TASK DIRECTIONS →
Restate the data below word for word, and let no image into your version.

Saved entries →
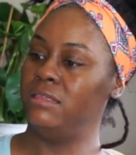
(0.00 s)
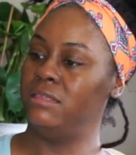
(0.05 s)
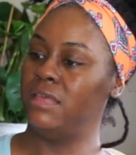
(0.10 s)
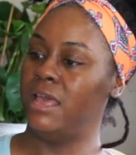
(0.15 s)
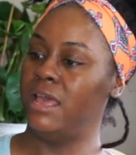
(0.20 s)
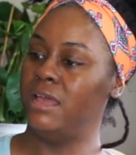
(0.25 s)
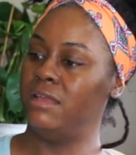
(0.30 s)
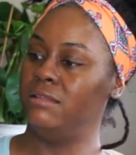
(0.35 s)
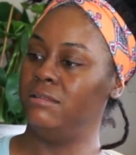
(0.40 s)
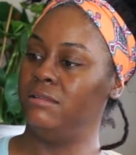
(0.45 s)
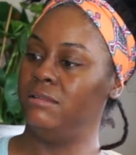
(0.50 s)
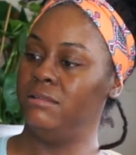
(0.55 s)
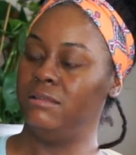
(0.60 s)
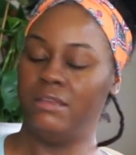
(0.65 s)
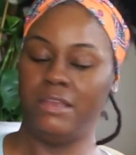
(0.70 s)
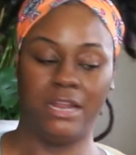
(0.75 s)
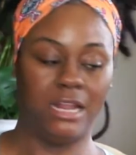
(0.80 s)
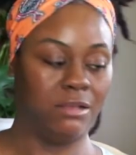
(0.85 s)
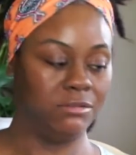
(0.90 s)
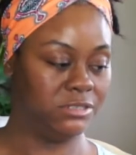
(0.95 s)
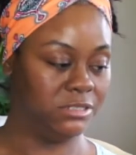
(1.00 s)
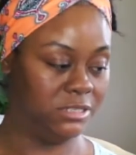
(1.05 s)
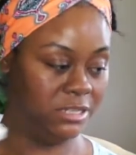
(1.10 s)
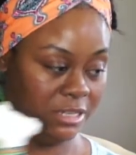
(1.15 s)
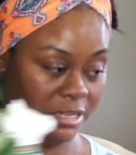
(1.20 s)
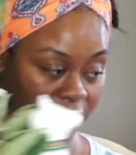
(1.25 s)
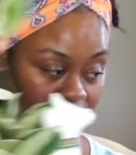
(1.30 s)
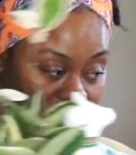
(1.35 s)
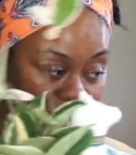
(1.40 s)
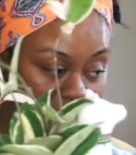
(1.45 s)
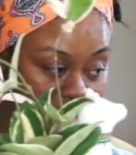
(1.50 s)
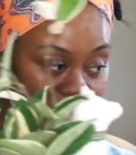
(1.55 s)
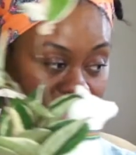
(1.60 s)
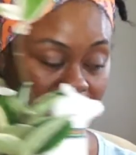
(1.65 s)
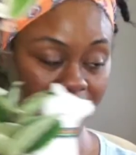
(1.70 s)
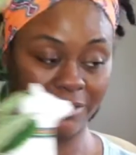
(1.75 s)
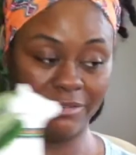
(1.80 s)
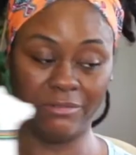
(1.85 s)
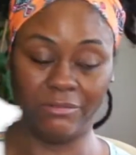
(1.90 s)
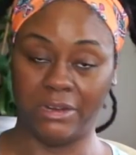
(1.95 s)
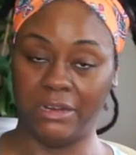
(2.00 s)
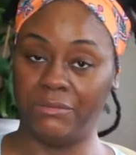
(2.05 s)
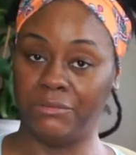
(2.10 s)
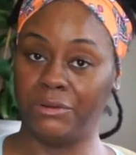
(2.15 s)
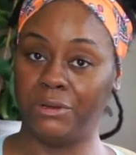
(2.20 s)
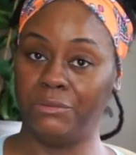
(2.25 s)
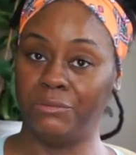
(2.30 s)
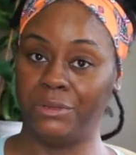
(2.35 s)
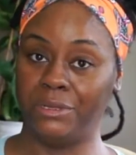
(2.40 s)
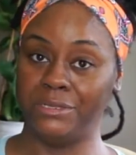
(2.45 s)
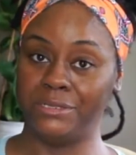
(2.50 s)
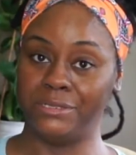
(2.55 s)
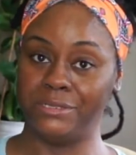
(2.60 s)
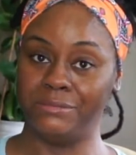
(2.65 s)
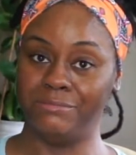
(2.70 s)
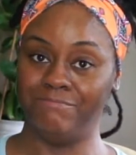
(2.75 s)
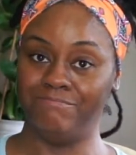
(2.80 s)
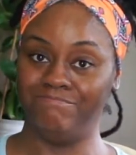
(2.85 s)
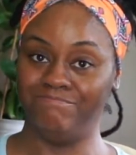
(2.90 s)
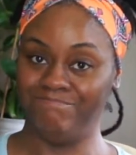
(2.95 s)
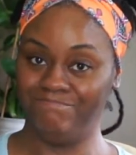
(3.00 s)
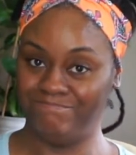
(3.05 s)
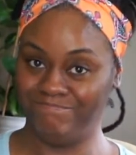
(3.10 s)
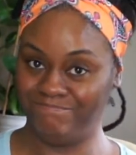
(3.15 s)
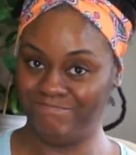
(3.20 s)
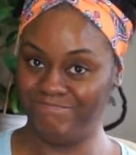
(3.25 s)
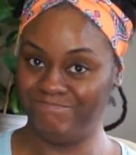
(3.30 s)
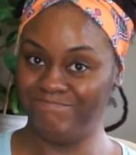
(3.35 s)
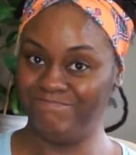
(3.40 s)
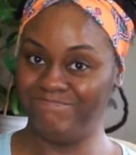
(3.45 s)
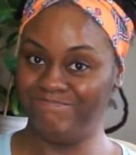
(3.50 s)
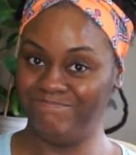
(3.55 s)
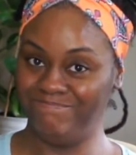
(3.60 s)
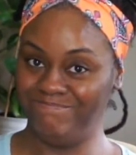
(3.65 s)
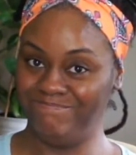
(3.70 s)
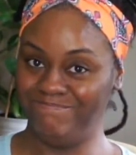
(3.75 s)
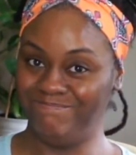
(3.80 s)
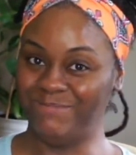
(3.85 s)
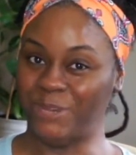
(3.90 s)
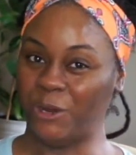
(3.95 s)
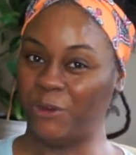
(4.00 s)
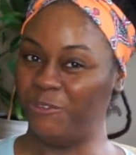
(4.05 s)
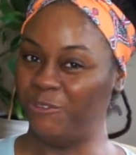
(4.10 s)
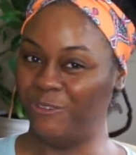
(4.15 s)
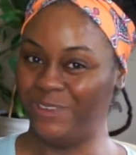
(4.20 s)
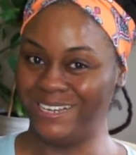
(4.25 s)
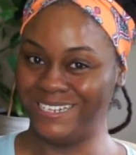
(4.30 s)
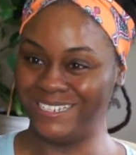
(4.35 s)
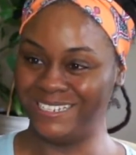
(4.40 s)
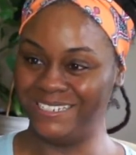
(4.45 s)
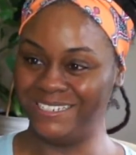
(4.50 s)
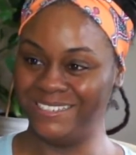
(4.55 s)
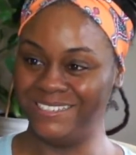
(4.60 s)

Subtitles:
that. And I'll stick it right there, right where it was. Perfect.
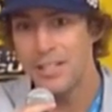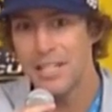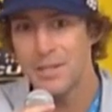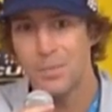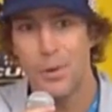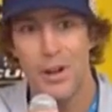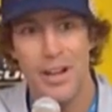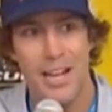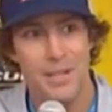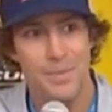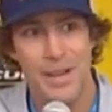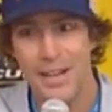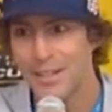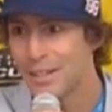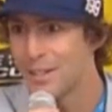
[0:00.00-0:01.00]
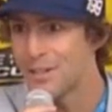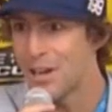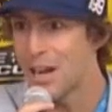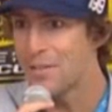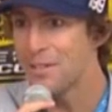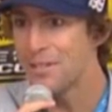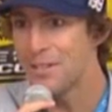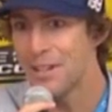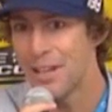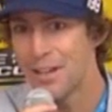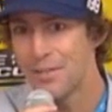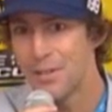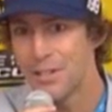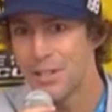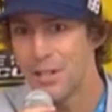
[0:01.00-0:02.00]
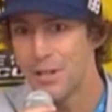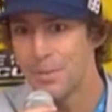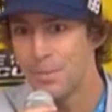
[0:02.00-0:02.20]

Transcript: disappointed not to be out there driving, for sure.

SOLUTION →
(0.00 s)
(0.05 s)
(0.10 s)
(0.15 s)
(0.20 s)
(0.25 s)
(0.30 s)
(0.35 s)
(0.40 s)
(0.45 s)
(0.50 s)
(0.55 s)
(0.60 s)
(0.65 s)
(0.70 s)
(0.75 s)
(0.80 s)
(0.85 s)
(0.90 s)
(0.95 s)
(1.00 s)
(1.05 s)
(1.10 s)
(1.15 s)
(1.20 s)
(1.25 s)
(1.30 s)
(1.35 s)
(1.40 s)
(1.45 s)
(1.50 s)
(1.55 s)
(1.60 s)
(1.65 s)
(1.70 s)
(1.75 s)
(1.80 s)
(1.85 s)
(1.90 s)
(1.95 s)
(2.00 s)
(2.05 s)
(2.10 s)
(2.15 s)
(2.20 s)
(2.25 s)
(2.30 s)
(2.35 s)
(2.40 s)
(2.45 s)
(2.50 s)
(2.55 s)
(2.60 s)
(2.65 s)
(2.70 s)
(2.75 s)
(2.80 s)
(2.85 s)
(2.90 s)
(2.95 s)
(3.00 s)
(3.05 s)
(3.10 s)
(3.15 s)
(3.20 s)
(3.25 s)
(3.30 s)
(3.35 s)
(3.40 s)
(3.45 s)
(3.50 s)
(3.55 s)
(3.60 s)
(3.65 s)
(3.70 s)
(3.75 s)
(3.80 s)
(3.85 s)
(3.90 s)
(3.95 s)
(4.00 s)
(4.05 s)
(4.10 s)
(4.15 s)
(4.20 s)
(4.25 s)
(4.30 s)
(4.35 s)
(4.40 s)
(4.45 s)
(4.50 s)
(4.55 s)
(4.60 s)

Subtitles:
that. And I'll stick it right there, right where it was. Perfect.
[0:00.00-0:01.00]
[0:01.00-0:02.00]
[0:02.00-0:02.20]

Transcript: disappointed not to be out there driving, for sure.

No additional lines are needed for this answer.